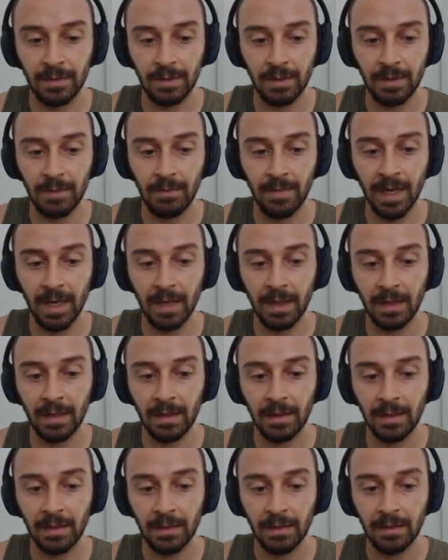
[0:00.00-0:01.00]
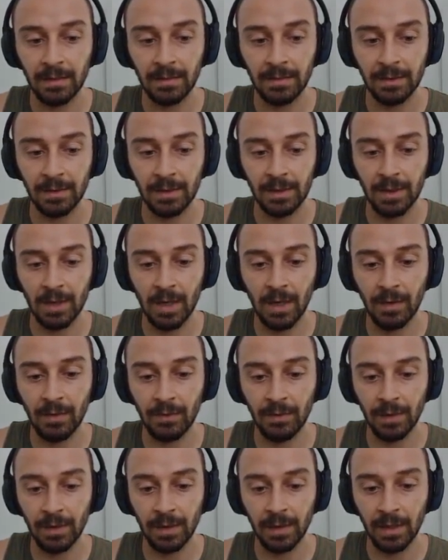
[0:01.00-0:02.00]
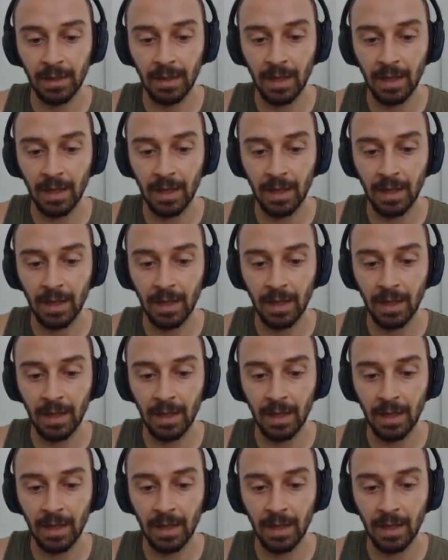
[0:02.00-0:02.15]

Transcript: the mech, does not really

▶ WORK TO COMPLETE
Reproduce the material above verbatim; omit every picture.

▶ TASK OUTPUT
[0:00.00-0:01.00]
[0:01.00-0:02.00]
[0:02.00-0:02.15]

Transcript: the mech, does not really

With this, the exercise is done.